Every record, apart from its pictures, should be repeated exactly.

=== Task inputs ===
====================

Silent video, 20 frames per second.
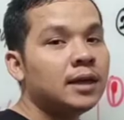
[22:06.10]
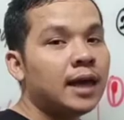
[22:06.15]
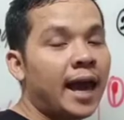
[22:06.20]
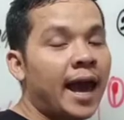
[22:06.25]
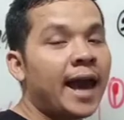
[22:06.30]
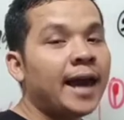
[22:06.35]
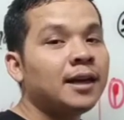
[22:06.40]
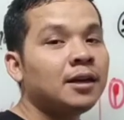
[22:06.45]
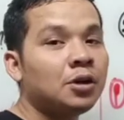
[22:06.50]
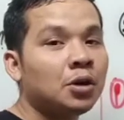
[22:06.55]

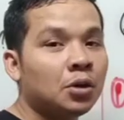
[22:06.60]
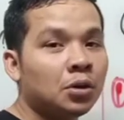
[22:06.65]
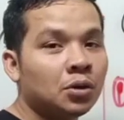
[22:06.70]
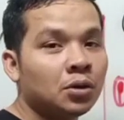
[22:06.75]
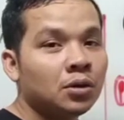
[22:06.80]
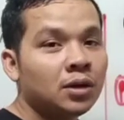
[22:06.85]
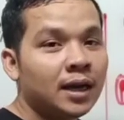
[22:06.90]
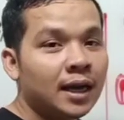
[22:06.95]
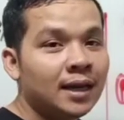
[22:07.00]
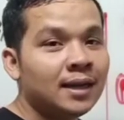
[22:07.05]
and
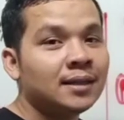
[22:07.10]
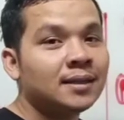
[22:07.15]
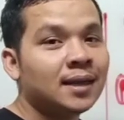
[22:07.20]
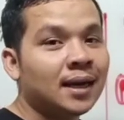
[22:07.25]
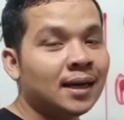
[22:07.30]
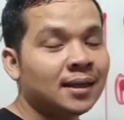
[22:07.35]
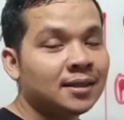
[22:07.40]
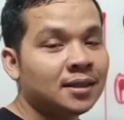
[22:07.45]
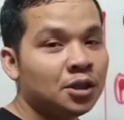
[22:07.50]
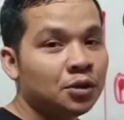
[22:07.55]
called
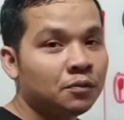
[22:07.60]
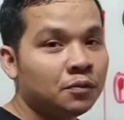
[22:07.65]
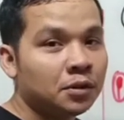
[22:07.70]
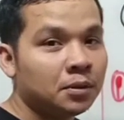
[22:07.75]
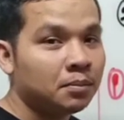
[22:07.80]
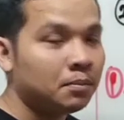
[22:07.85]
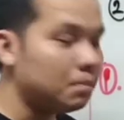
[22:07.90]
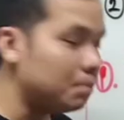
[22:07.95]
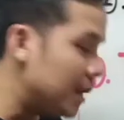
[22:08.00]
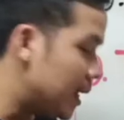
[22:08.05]
intransitive
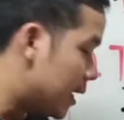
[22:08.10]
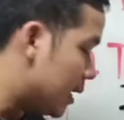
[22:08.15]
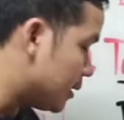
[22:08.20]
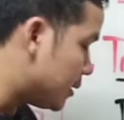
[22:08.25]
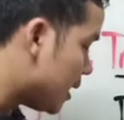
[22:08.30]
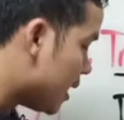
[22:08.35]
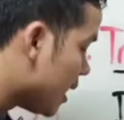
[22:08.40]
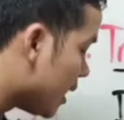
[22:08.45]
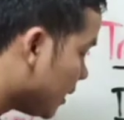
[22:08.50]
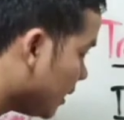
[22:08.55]
verb,
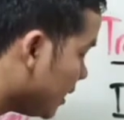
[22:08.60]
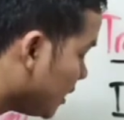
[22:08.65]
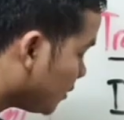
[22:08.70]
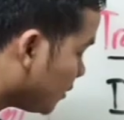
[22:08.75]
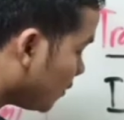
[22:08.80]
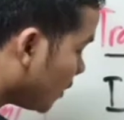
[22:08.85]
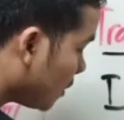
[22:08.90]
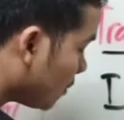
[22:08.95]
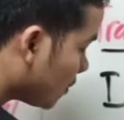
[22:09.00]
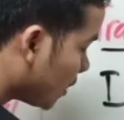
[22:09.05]
because
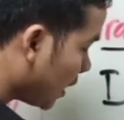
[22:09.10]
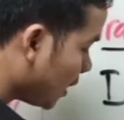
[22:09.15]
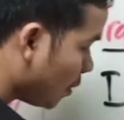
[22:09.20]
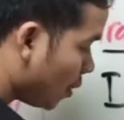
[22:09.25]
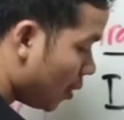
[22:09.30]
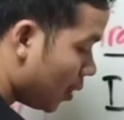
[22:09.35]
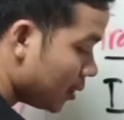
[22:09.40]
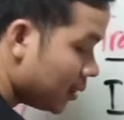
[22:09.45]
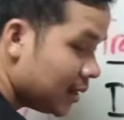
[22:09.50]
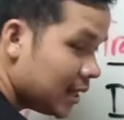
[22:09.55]
this verb run
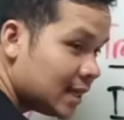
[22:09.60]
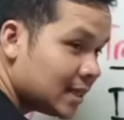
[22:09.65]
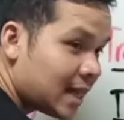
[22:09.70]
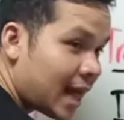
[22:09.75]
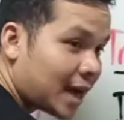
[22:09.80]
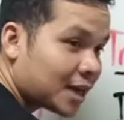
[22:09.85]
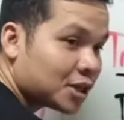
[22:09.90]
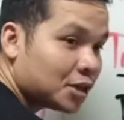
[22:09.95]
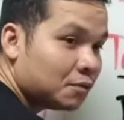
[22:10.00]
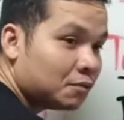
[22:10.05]
or this
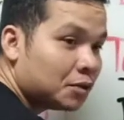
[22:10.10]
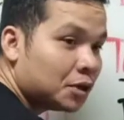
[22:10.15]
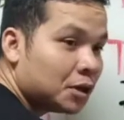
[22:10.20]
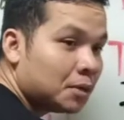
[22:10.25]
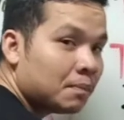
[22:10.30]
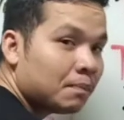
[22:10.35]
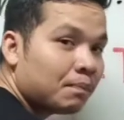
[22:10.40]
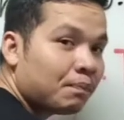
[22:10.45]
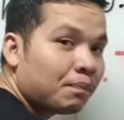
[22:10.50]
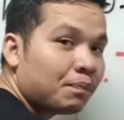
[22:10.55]
action
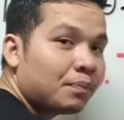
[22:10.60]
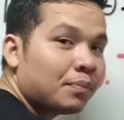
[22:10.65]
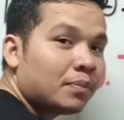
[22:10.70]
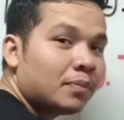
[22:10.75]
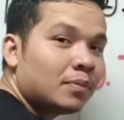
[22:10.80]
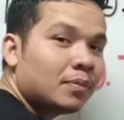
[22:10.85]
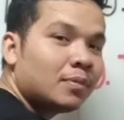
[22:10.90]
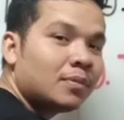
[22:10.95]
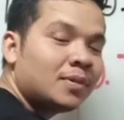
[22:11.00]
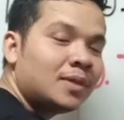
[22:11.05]
verb
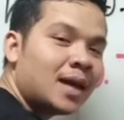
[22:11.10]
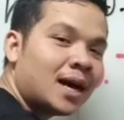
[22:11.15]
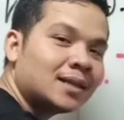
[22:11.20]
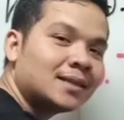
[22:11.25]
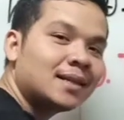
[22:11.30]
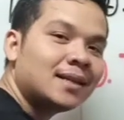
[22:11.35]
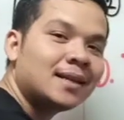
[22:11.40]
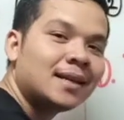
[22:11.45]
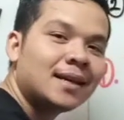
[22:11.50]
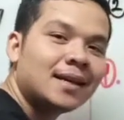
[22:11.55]

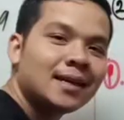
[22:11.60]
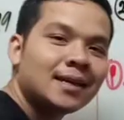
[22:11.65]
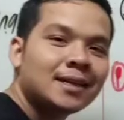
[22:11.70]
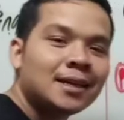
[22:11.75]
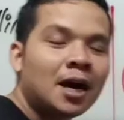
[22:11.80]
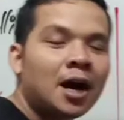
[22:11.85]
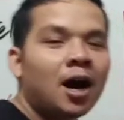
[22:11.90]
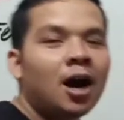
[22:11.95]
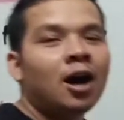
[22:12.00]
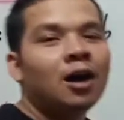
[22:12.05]
doesn't
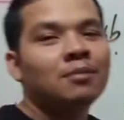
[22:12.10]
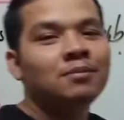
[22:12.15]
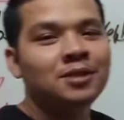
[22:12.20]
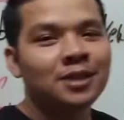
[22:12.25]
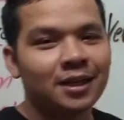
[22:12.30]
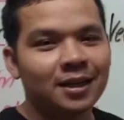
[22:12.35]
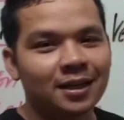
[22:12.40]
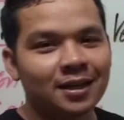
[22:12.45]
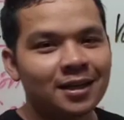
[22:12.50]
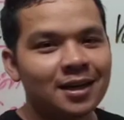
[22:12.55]
need
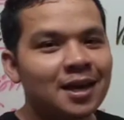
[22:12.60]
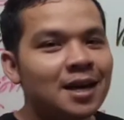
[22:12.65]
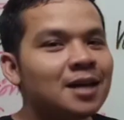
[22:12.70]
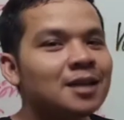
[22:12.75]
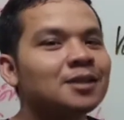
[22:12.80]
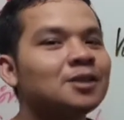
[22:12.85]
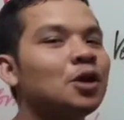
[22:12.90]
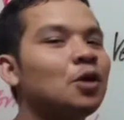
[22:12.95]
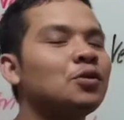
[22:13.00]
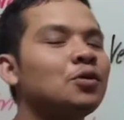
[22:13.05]
object.
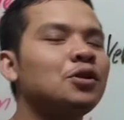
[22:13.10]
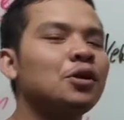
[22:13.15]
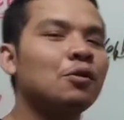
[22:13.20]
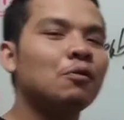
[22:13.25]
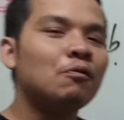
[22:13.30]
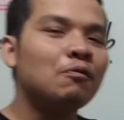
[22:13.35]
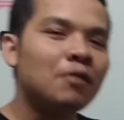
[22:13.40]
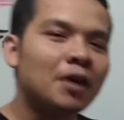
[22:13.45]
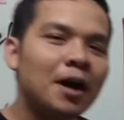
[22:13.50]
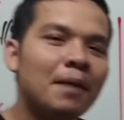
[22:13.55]
So the
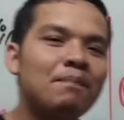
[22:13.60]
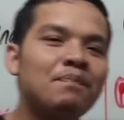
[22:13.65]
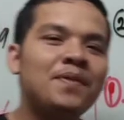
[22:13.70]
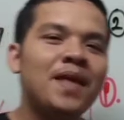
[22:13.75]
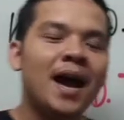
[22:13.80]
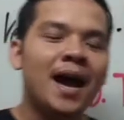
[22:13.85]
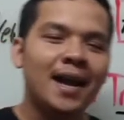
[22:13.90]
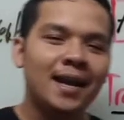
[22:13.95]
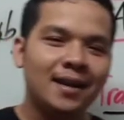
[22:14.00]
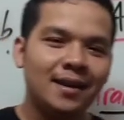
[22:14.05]
verb
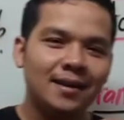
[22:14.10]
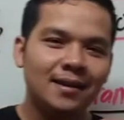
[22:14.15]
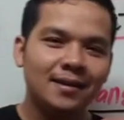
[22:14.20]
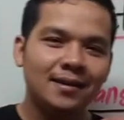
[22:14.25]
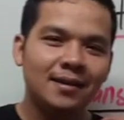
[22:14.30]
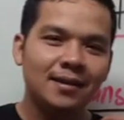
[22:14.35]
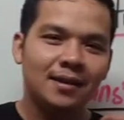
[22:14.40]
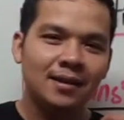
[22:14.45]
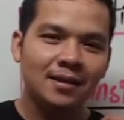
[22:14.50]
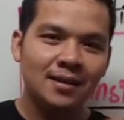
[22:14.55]
that
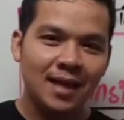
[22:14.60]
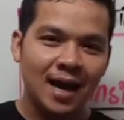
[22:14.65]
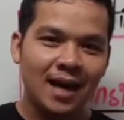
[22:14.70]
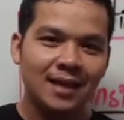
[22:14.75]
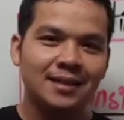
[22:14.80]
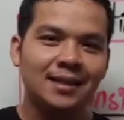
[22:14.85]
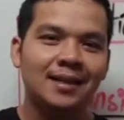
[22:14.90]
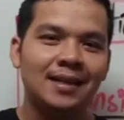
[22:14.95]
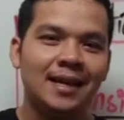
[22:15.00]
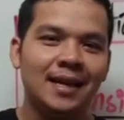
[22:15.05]

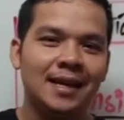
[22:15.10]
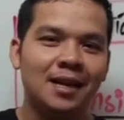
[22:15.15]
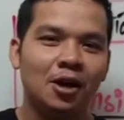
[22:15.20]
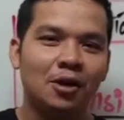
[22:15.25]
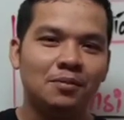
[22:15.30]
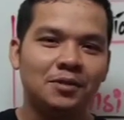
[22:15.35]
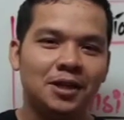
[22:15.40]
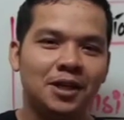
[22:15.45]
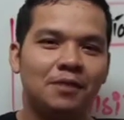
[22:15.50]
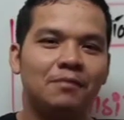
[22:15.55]
doesn't need
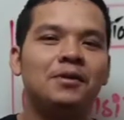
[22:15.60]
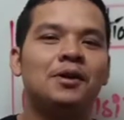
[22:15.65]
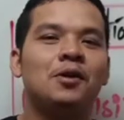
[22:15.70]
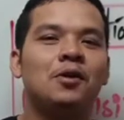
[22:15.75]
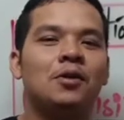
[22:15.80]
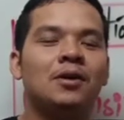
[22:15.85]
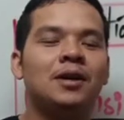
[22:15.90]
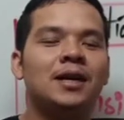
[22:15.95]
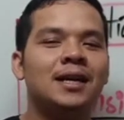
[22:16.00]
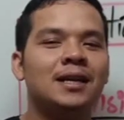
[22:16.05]
object we
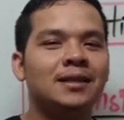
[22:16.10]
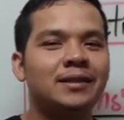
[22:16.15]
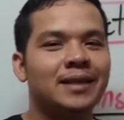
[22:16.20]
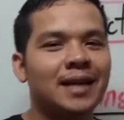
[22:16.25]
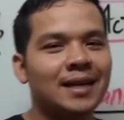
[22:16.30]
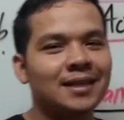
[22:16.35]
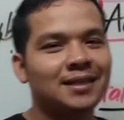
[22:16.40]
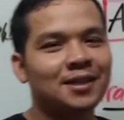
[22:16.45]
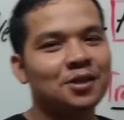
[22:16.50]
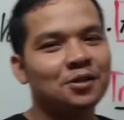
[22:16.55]
call
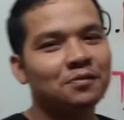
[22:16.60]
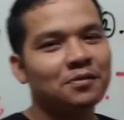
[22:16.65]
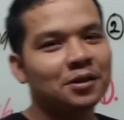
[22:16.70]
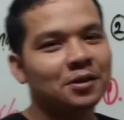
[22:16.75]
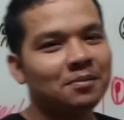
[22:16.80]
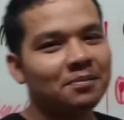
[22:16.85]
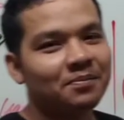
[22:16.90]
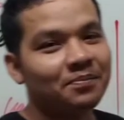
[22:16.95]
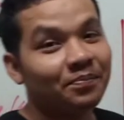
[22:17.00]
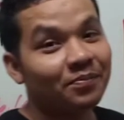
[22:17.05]
intransitive
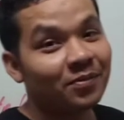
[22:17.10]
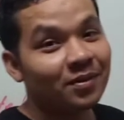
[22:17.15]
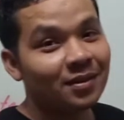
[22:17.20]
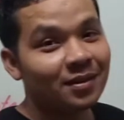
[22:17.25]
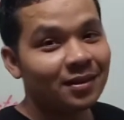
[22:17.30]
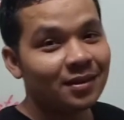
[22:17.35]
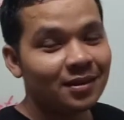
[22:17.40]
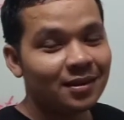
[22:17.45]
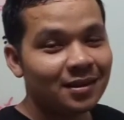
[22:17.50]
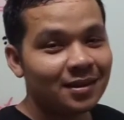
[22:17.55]
verb.
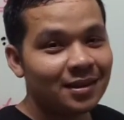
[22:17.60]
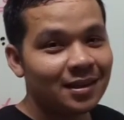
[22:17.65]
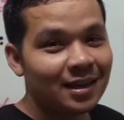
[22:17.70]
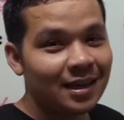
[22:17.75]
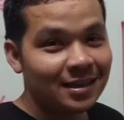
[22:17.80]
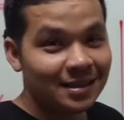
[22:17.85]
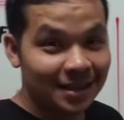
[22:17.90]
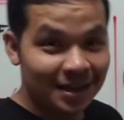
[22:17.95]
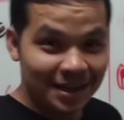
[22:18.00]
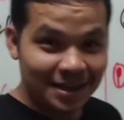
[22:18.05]

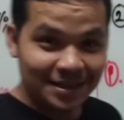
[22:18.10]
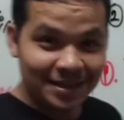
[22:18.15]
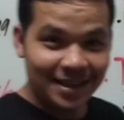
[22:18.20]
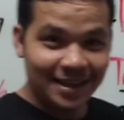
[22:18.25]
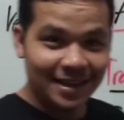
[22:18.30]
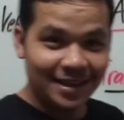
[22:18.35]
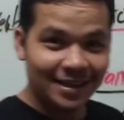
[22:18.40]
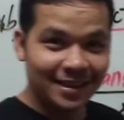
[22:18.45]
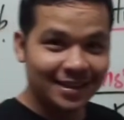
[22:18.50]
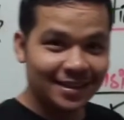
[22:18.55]
Is it
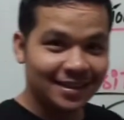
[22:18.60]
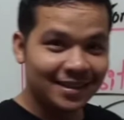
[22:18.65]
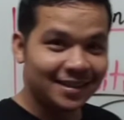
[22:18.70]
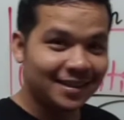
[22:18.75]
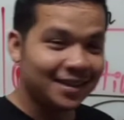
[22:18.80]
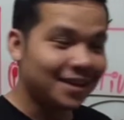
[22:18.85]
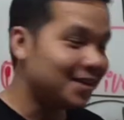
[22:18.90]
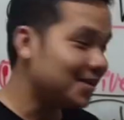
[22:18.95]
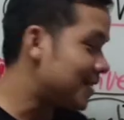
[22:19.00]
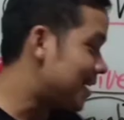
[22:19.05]
easy?
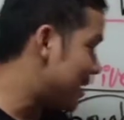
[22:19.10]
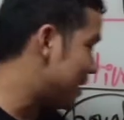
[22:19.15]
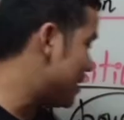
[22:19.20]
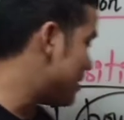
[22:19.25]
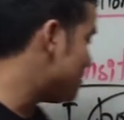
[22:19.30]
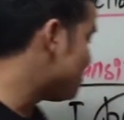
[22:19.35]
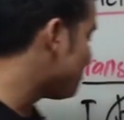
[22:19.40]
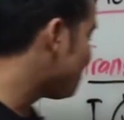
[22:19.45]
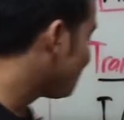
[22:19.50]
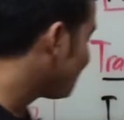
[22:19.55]

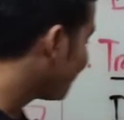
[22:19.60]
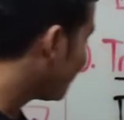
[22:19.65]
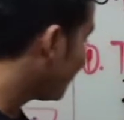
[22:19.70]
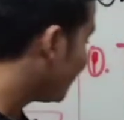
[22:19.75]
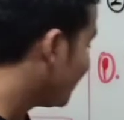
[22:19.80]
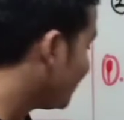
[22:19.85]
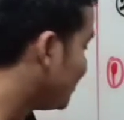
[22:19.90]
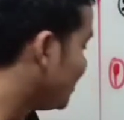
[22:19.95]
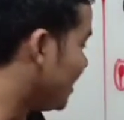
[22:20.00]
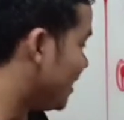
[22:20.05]
Okay,
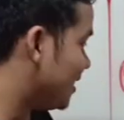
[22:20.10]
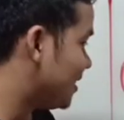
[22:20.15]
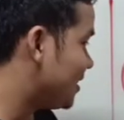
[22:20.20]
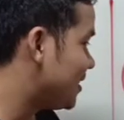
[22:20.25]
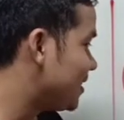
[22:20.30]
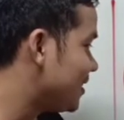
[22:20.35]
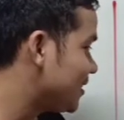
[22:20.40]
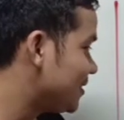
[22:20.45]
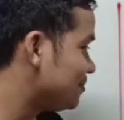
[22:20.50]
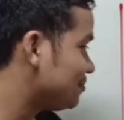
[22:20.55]

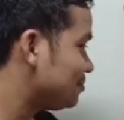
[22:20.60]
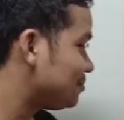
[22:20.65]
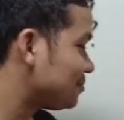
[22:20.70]
yes.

====================

=== Answer for this exercise ===
Silent video, 20 frames per second.
[22:06.10]
[22:06.15]
[22:06.20]
[22:06.25]
[22:06.30]
[22:06.35]
[22:06.40]
[22:06.45]
[22:06.50]
[22:06.55]

[22:06.60]
[22:06.65]
[22:06.70]
[22:06.75]
[22:06.80]
[22:06.85]
[22:06.90]
[22:06.95]
[22:07.00]
[22:07.05]
and
[22:07.10]
[22:07.15]
[22:07.20]
[22:07.25]
[22:07.30]
[22:07.35]
[22:07.40]
[22:07.45]
[22:07.50]
[22:07.55]
called
[22:07.60]
[22:07.65]
[22:07.70]
[22:07.75]
[22:07.80]
[22:07.85]
[22:07.90]
[22:07.95]
[22:08.00]
[22:08.05]
intransitive
[22:08.10]
[22:08.15]
[22:08.20]
[22:08.25]
[22:08.30]
[22:08.35]
[22:08.40]
[22:08.45]
[22:08.50]
[22:08.55]
verb,
[22:08.60]
[22:08.65]
[22:08.70]
[22:08.75]
[22:08.80]
[22:08.85]
[22:08.90]
[22:08.95]
[22:09.00]
[22:09.05]
because
[22:09.10]
[22:09.15]
[22:09.20]
[22:09.25]
[22:09.30]
[22:09.35]
[22:09.40]
[22:09.45]
[22:09.50]
[22:09.55]
this verb run
[22:09.60]
[22:09.65]
[22:09.70]
[22:09.75]
[22:09.80]
[22:09.85]
[22:09.90]
[22:09.95]
[22:10.00]
[22:10.05]
or this
[22:10.10]
[22:10.15]
[22:10.20]
[22:10.25]
[22:10.30]
[22:10.35]
[22:10.40]
[22:10.45]
[22:10.50]
[22:10.55]
action
[22:10.60]
[22:10.65]
[22:10.70]
[22:10.75]
[22:10.80]
[22:10.85]
[22:10.90]
[22:10.95]
[22:11.00]
[22:11.05]
verb
[22:11.10]
[22:11.15]
[22:11.20]
[22:11.25]
[22:11.30]
[22:11.35]
[22:11.40]
[22:11.45]
[22:11.50]
[22:11.55]

[22:11.60]
[22:11.65]
[22:11.70]
[22:11.75]
[22:11.80]
[22:11.85]
[22:11.90]
[22:11.95]
[22:12.00]
[22:12.05]
doesn't
[22:12.10]
[22:12.15]
[22:12.20]
[22:12.25]
[22:12.30]
[22:12.35]
[22:12.40]
[22:12.45]
[22:12.50]
[22:12.55]
need
[22:12.60]
[22:12.65]
[22:12.70]
[22:12.75]
[22:12.80]
[22:12.85]
[22:12.90]
[22:12.95]
[22:13.00]
[22:13.05]
object.
[22:13.10]
[22:13.15]
[22:13.20]
[22:13.25]
[22:13.30]
[22:13.35]
[22:13.40]
[22:13.45]
[22:13.50]
[22:13.55]
So the
[22:13.60]
[22:13.65]
[22:13.70]
[22:13.75]
[22:13.80]
[22:13.85]
[22:13.90]
[22:13.95]
[22:14.00]
[22:14.05]
verb
[22:14.10]
[22:14.15]
[22:14.20]
[22:14.25]
[22:14.30]
[22:14.35]
[22:14.40]
[22:14.45]
[22:14.50]
[22:14.55]
that
[22:14.60]
[22:14.65]
[22:14.70]
[22:14.75]
[22:14.80]
[22:14.85]
[22:14.90]
[22:14.95]
[22:15.00]
[22:15.05]

[22:15.10]
[22:15.15]
[22:15.20]
[22:15.25]
[22:15.30]
[22:15.35]
[22:15.40]
[22:15.45]
[22:15.50]
[22:15.55]
doesn't need
[22:15.60]
[22:15.65]
[22:15.70]
[22:15.75]
[22:15.80]
[22:15.85]
[22:15.90]
[22:15.95]
[22:16.00]
[22:16.05]
object we
[22:16.10]
[22:16.15]
[22:16.20]
[22:16.25]
[22:16.30]
[22:16.35]
[22:16.40]
[22:16.45]
[22:16.50]
[22:16.55]
call
[22:16.60]
[22:16.65]
[22:16.70]
[22:16.75]
[22:16.80]
[22:16.85]
[22:16.90]
[22:16.95]
[22:17.00]
[22:17.05]
intransitive
[22:17.10]
[22:17.15]
[22:17.20]
[22:17.25]
[22:17.30]
[22:17.35]
[22:17.40]
[22:17.45]
[22:17.50]
[22:17.55]
verb.
[22:17.60]
[22:17.65]
[22:17.70]
[22:17.75]
[22:17.80]
[22:17.85]
[22:17.90]
[22:17.95]
[22:18.00]
[22:18.05]

[22:18.10]
[22:18.15]
[22:18.20]
[22:18.25]
[22:18.30]
[22:18.35]
[22:18.40]
[22:18.45]
[22:18.50]
[22:18.55]
Is it
[22:18.60]
[22:18.65]
[22:18.70]
[22:18.75]
[22:18.80]
[22:18.85]
[22:18.90]
[22:18.95]
[22:19.00]
[22:19.05]
easy?
[22:19.10]
[22:19.15]
[22:19.20]
[22:19.25]
[22:19.30]
[22:19.35]
[22:19.40]
[22:19.45]
[22:19.50]
[22:19.55]

[22:19.60]
[22:19.65]
[22:19.70]
[22:19.75]
[22:19.80]
[22:19.85]
[22:19.90]
[22:19.95]
[22:20.00]
[22:20.05]
Okay,
[22:20.10]
[22:20.15]
[22:20.20]
[22:20.25]
[22:20.30]
[22:20.35]
[22:20.40]
[22:20.45]
[22:20.50]
[22:20.55]

[22:20.60]
[22:20.65]
[22:20.70]
yes.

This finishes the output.